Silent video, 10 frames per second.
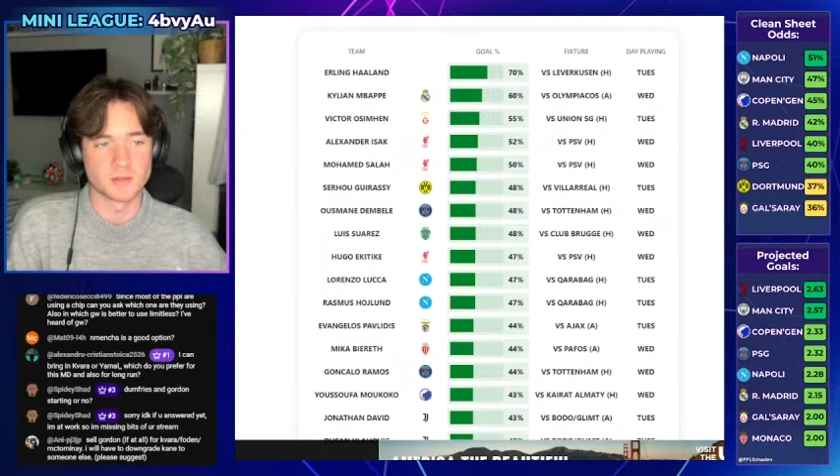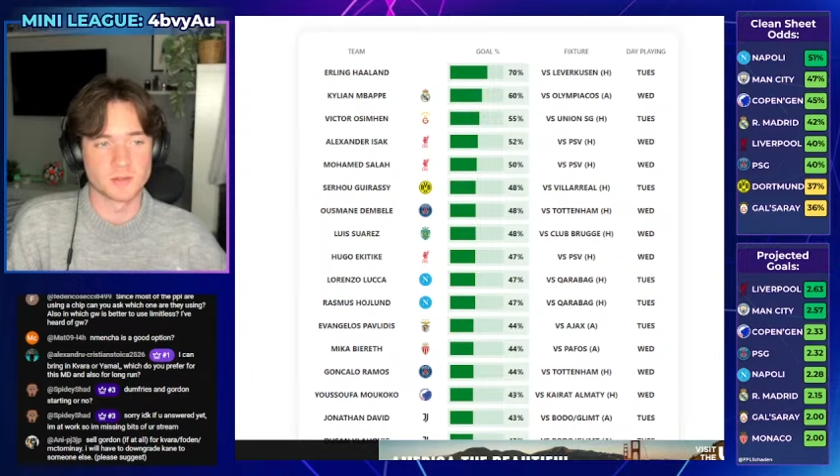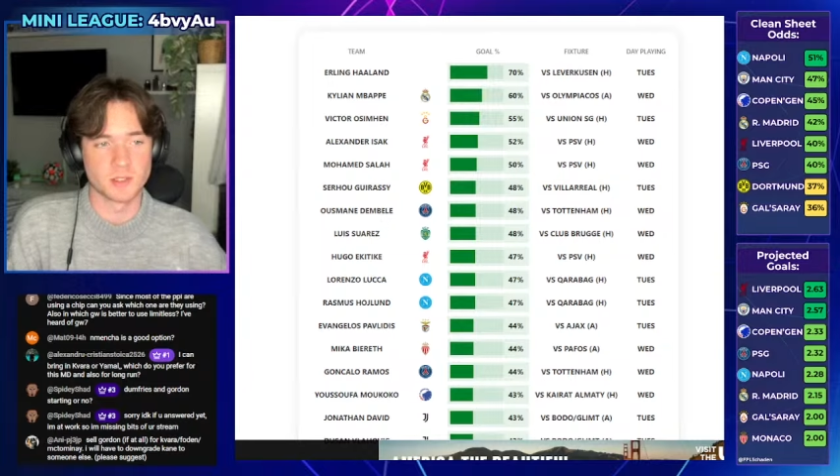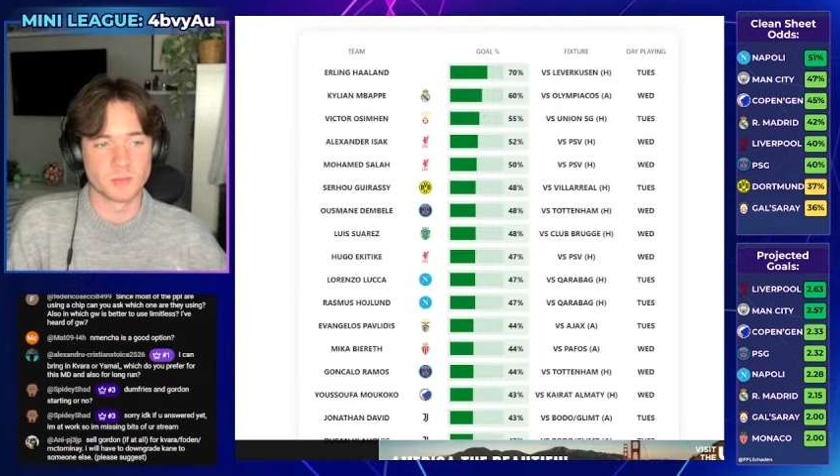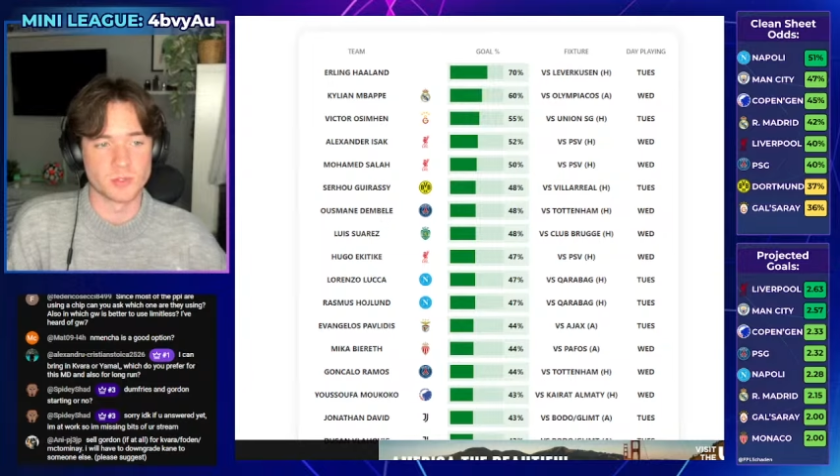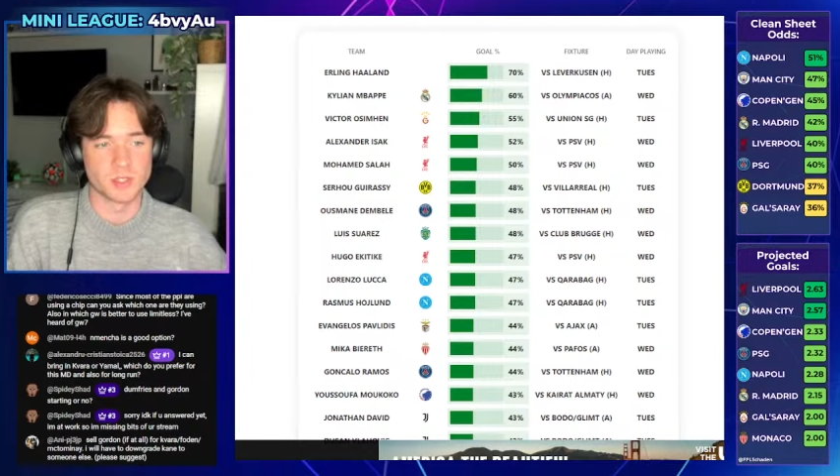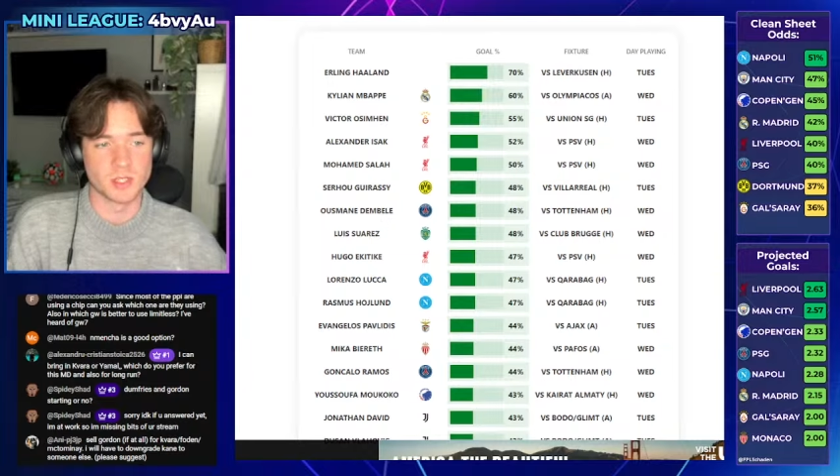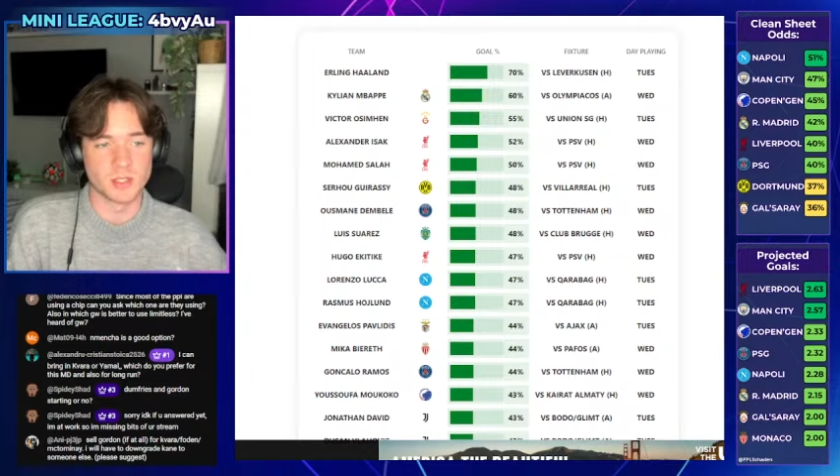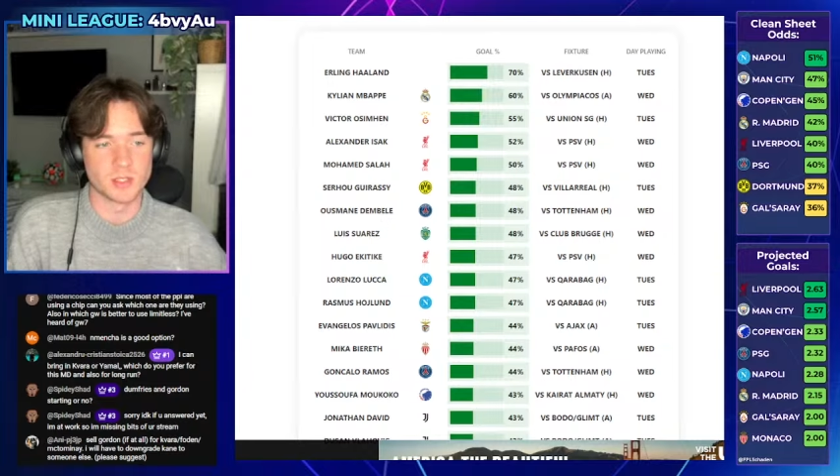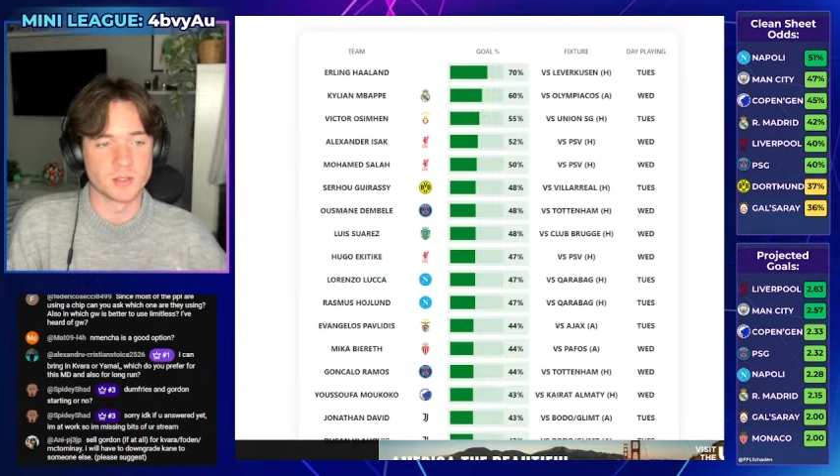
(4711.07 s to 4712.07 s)
and we'll
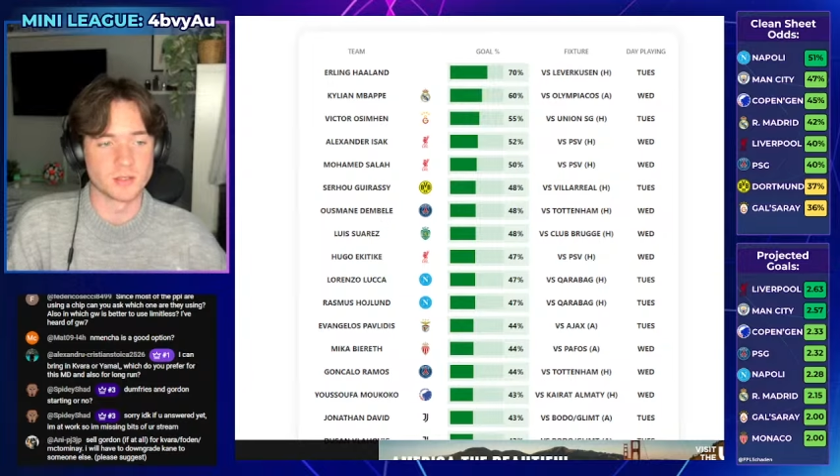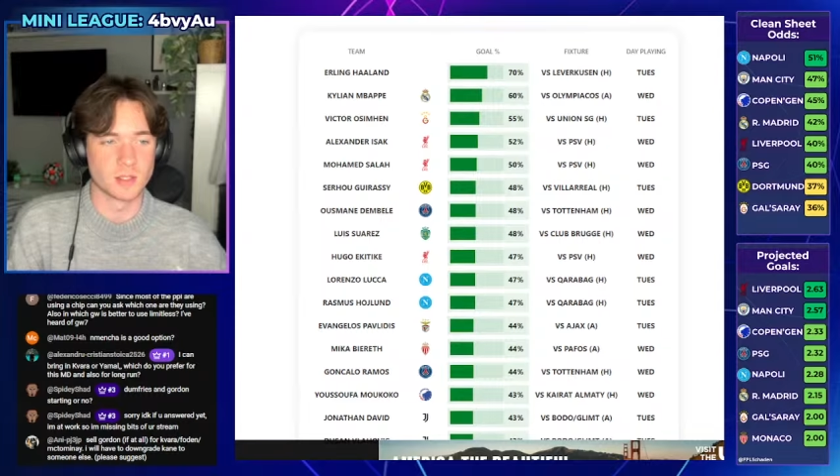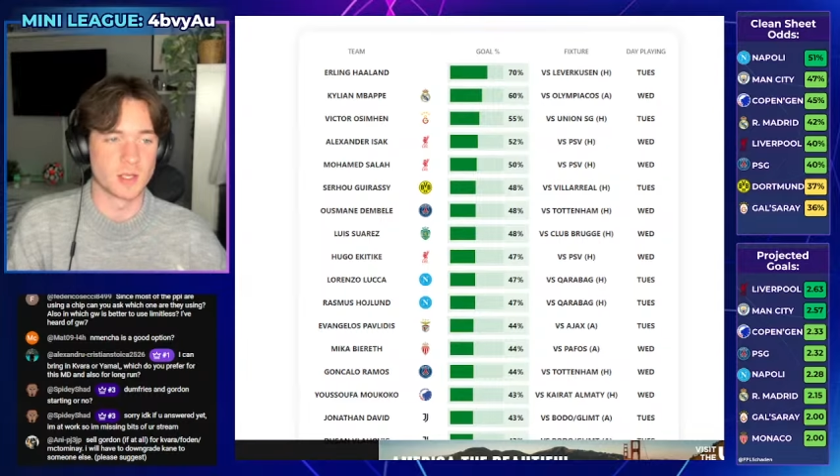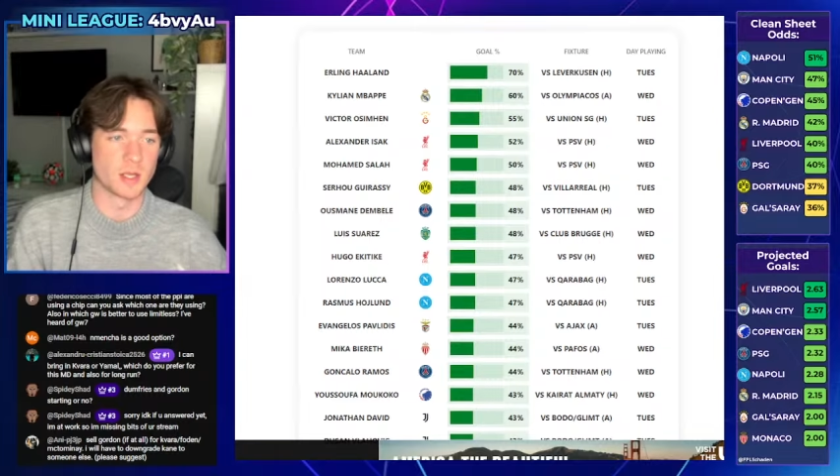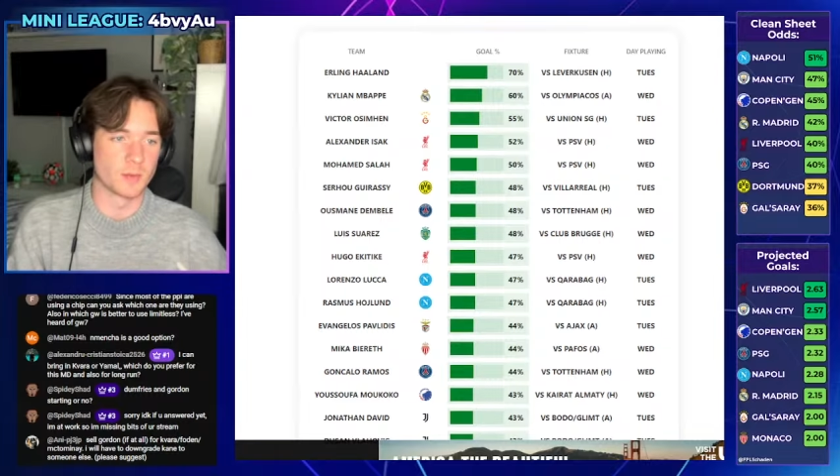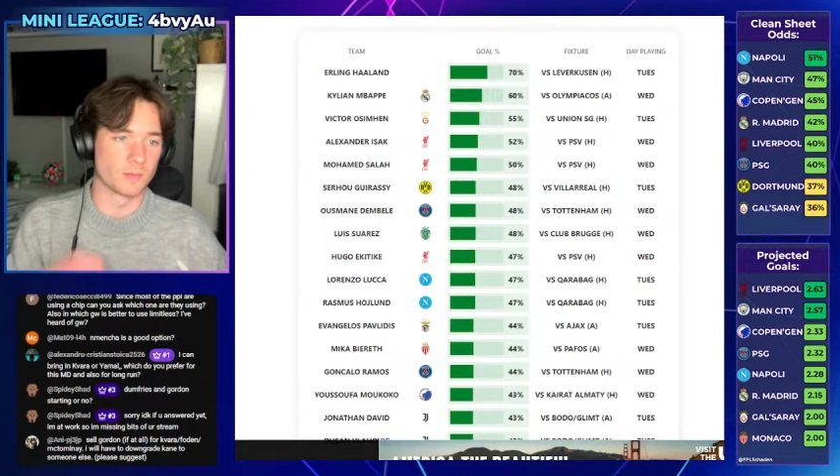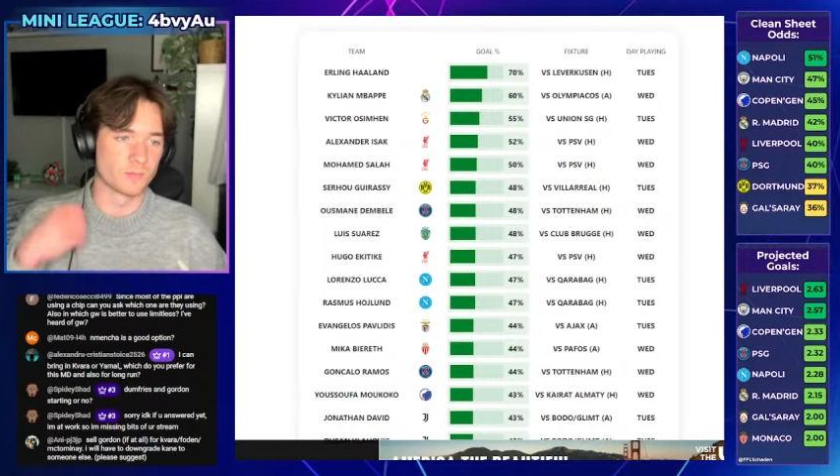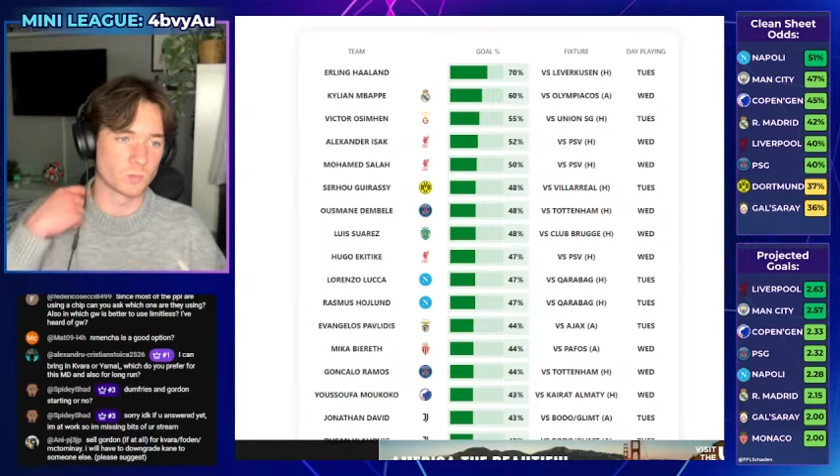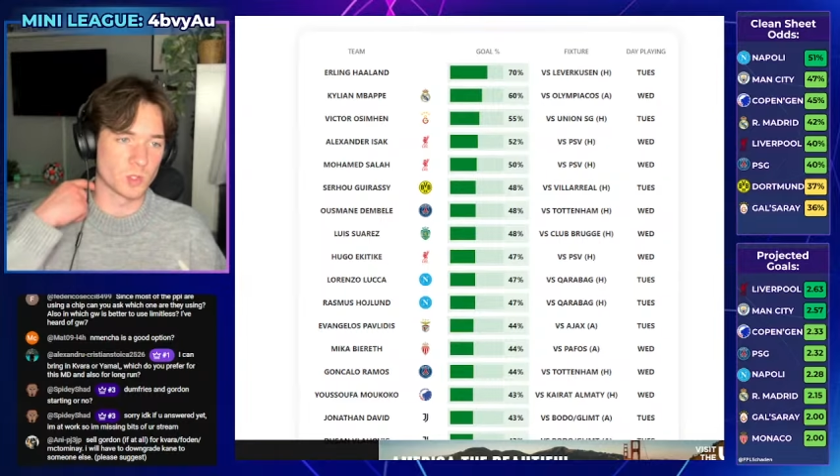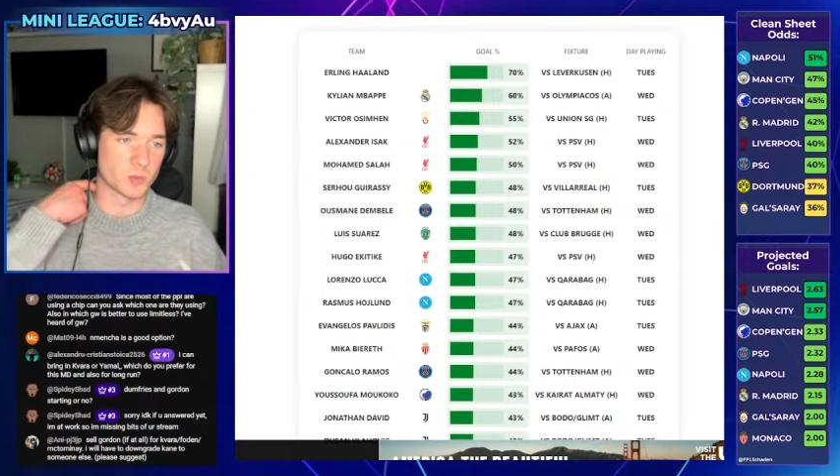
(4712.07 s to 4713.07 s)
see once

====

» Task to carry out:
Exclude the pictures and reproduce every entry exactly.

» Response:
Silent video, 10 frames per second.
(4711.07 s to 4712.07 s)
and we'll
(4712.07 s to 4713.07 s)
see once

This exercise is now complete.